TASK INSTRUCTIONS: Every record below is to be restated word for word, and no picture is to be copied.

━━━━━ STORED DATA

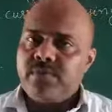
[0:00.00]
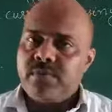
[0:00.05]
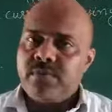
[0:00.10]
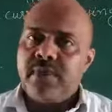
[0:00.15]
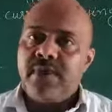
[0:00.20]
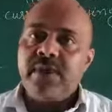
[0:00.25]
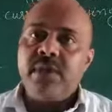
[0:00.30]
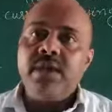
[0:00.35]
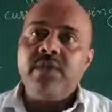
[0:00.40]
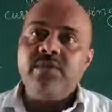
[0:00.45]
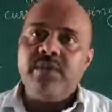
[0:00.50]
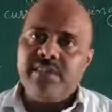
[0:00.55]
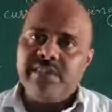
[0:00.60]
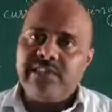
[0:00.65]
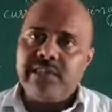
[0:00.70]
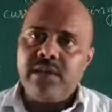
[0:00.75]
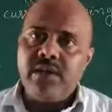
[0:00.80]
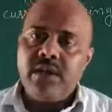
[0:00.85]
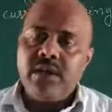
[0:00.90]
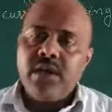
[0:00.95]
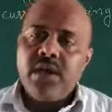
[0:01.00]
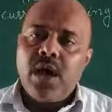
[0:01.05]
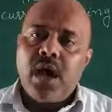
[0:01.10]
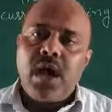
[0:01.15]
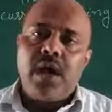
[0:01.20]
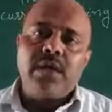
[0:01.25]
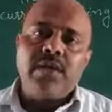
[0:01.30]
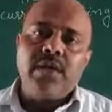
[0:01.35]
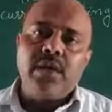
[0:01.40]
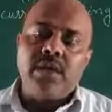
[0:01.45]
mercury vessel
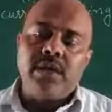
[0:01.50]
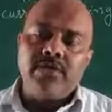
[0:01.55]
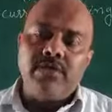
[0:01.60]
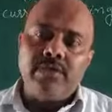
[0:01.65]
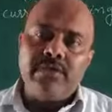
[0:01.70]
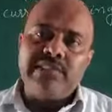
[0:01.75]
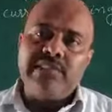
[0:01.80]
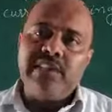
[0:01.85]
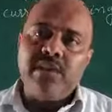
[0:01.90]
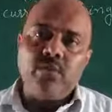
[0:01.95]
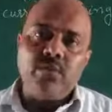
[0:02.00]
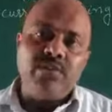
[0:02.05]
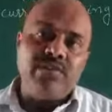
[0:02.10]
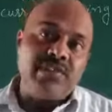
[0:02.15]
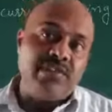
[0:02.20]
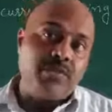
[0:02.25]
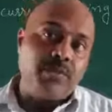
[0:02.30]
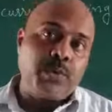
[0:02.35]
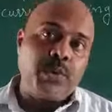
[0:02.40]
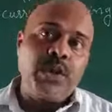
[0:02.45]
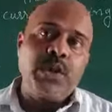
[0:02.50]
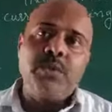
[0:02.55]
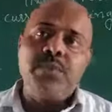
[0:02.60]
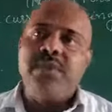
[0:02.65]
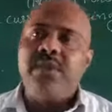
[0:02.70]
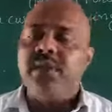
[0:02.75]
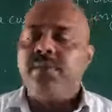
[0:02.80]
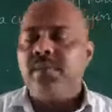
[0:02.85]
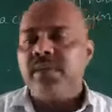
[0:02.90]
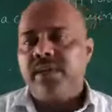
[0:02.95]
or the vessel which is filled
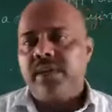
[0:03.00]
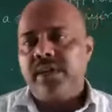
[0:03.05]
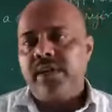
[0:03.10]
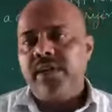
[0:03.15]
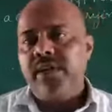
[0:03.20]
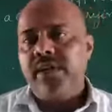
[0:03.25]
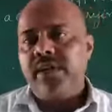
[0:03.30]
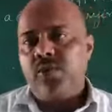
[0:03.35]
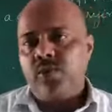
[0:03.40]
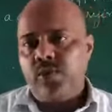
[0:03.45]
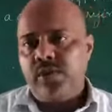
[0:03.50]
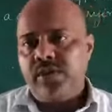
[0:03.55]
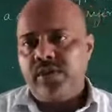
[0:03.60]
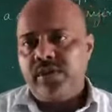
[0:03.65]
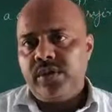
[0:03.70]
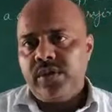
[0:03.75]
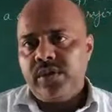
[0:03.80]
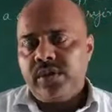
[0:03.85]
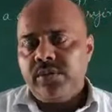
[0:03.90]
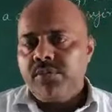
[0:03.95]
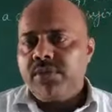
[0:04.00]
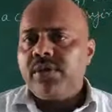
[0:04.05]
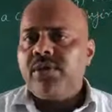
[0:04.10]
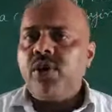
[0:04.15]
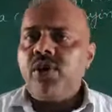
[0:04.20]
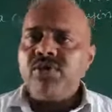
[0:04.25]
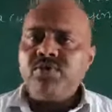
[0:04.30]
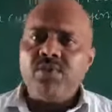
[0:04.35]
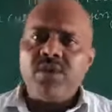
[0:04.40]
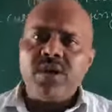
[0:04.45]
with the mercury liquid,
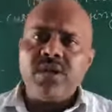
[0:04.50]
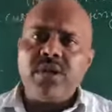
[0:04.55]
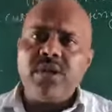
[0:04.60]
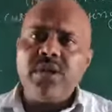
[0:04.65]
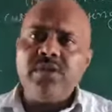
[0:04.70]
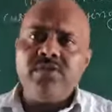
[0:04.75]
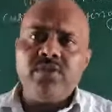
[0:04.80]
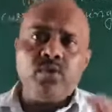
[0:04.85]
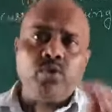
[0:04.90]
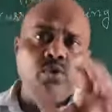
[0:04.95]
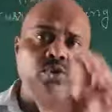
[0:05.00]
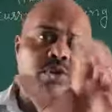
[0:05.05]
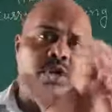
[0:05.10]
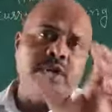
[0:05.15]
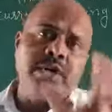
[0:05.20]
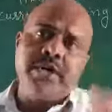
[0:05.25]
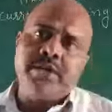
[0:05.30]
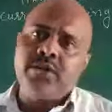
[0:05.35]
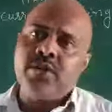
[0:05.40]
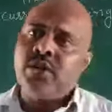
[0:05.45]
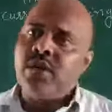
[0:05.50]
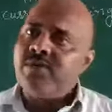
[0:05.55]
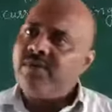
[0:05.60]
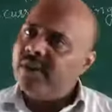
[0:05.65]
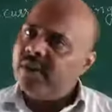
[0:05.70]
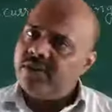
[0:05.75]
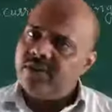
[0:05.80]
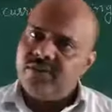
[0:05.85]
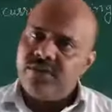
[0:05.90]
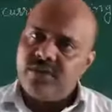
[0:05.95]
because mercury is a good conductor of
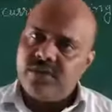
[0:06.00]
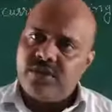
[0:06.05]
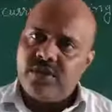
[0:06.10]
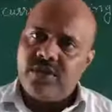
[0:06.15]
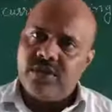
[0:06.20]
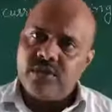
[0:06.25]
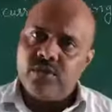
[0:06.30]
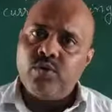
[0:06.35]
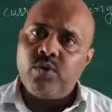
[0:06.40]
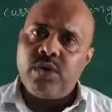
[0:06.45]
electricity.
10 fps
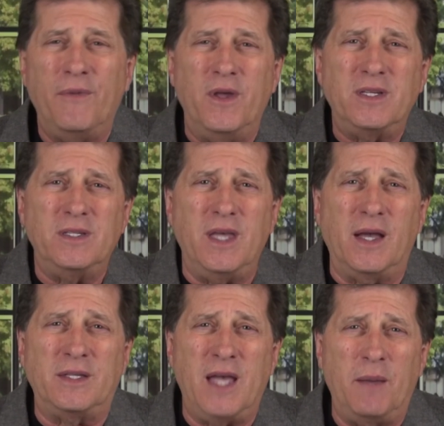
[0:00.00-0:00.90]
This is the
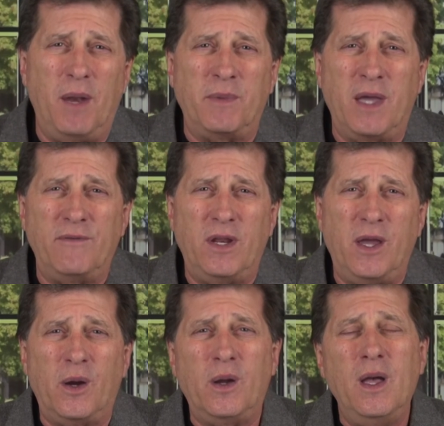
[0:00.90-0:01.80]
example I'm giving
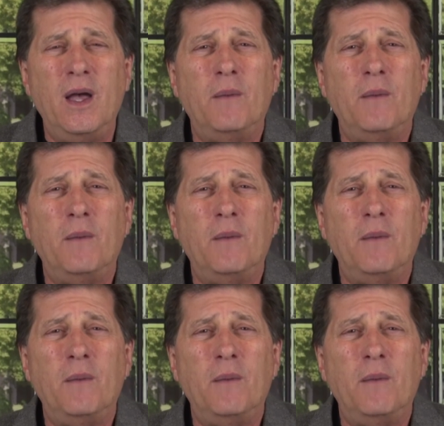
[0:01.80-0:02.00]
here.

━━━━━━━━━━

REPLY:
[0:00.00]
[0:00.05]
[0:00.10]
[0:00.15]
[0:00.20]
[0:00.25]
[0:00.30]
[0:00.35]
[0:00.40]
[0:00.45]
[0:00.50]
[0:00.55]
[0:00.60]
[0:00.65]
[0:00.70]
[0:00.75]
[0:00.80]
[0:00.85]
[0:00.90]
[0:00.95]
[0:01.00]
[0:01.05]
[0:01.10]
[0:01.15]
[0:01.20]
[0:01.25]
[0:01.30]
[0:01.35]
[0:01.40]
[0:01.45]
mercury vessel
[0:01.50]
[0:01.55]
[0:01.60]
[0:01.65]
[0:01.70]
[0:01.75]
[0:01.80]
[0:01.85]
[0:01.90]
[0:01.95]
[0:02.00]
[0:02.05]
[0:02.10]
[0:02.15]
[0:02.20]
[0:02.25]
[0:02.30]
[0:02.35]
[0:02.40]
[0:02.45]
[0:02.50]
[0:02.55]
[0:02.60]
[0:02.65]
[0:02.70]
[0:02.75]
[0:02.80]
[0:02.85]
[0:02.90]
[0:02.95]
or the vessel which is filled
[0:03.00]
[0:03.05]
[0:03.10]
[0:03.15]
[0:03.20]
[0:03.25]
[0:03.30]
[0:03.35]
[0:03.40]
[0:03.45]
[0:03.50]
[0:03.55]
[0:03.60]
[0:03.65]
[0:03.70]
[0:03.75]
[0:03.80]
[0:03.85]
[0:03.90]
[0:03.95]
[0:04.00]
[0:04.05]
[0:04.10]
[0:04.15]
[0:04.20]
[0:04.25]
[0:04.30]
[0:04.35]
[0:04.40]
[0:04.45]
with the mercury liquid,
[0:04.50]
[0:04.55]
[0:04.60]
[0:04.65]
[0:04.70]
[0:04.75]
[0:04.80]
[0:04.85]
[0:04.90]
[0:04.95]
[0:05.00]
[0:05.05]
[0:05.10]
[0:05.15]
[0:05.20]
[0:05.25]
[0:05.30]
[0:05.35]
[0:05.40]
[0:05.45]
[0:05.50]
[0:05.55]
[0:05.60]
[0:05.65]
[0:05.70]
[0:05.75]
[0:05.80]
[0:05.85]
[0:05.90]
[0:05.95]
because mercury is a good conductor of
[0:06.00]
[0:06.05]
[0:06.10]
[0:06.15]
[0:06.20]
[0:06.25]
[0:06.30]
[0:06.35]
[0:06.40]
[0:06.45]
electricity.
10 fps
[0:00.00-0:00.90]
This is the
[0:00.90-0:01.80]
example I'm giving
[0:01.80-0:02.00]
here.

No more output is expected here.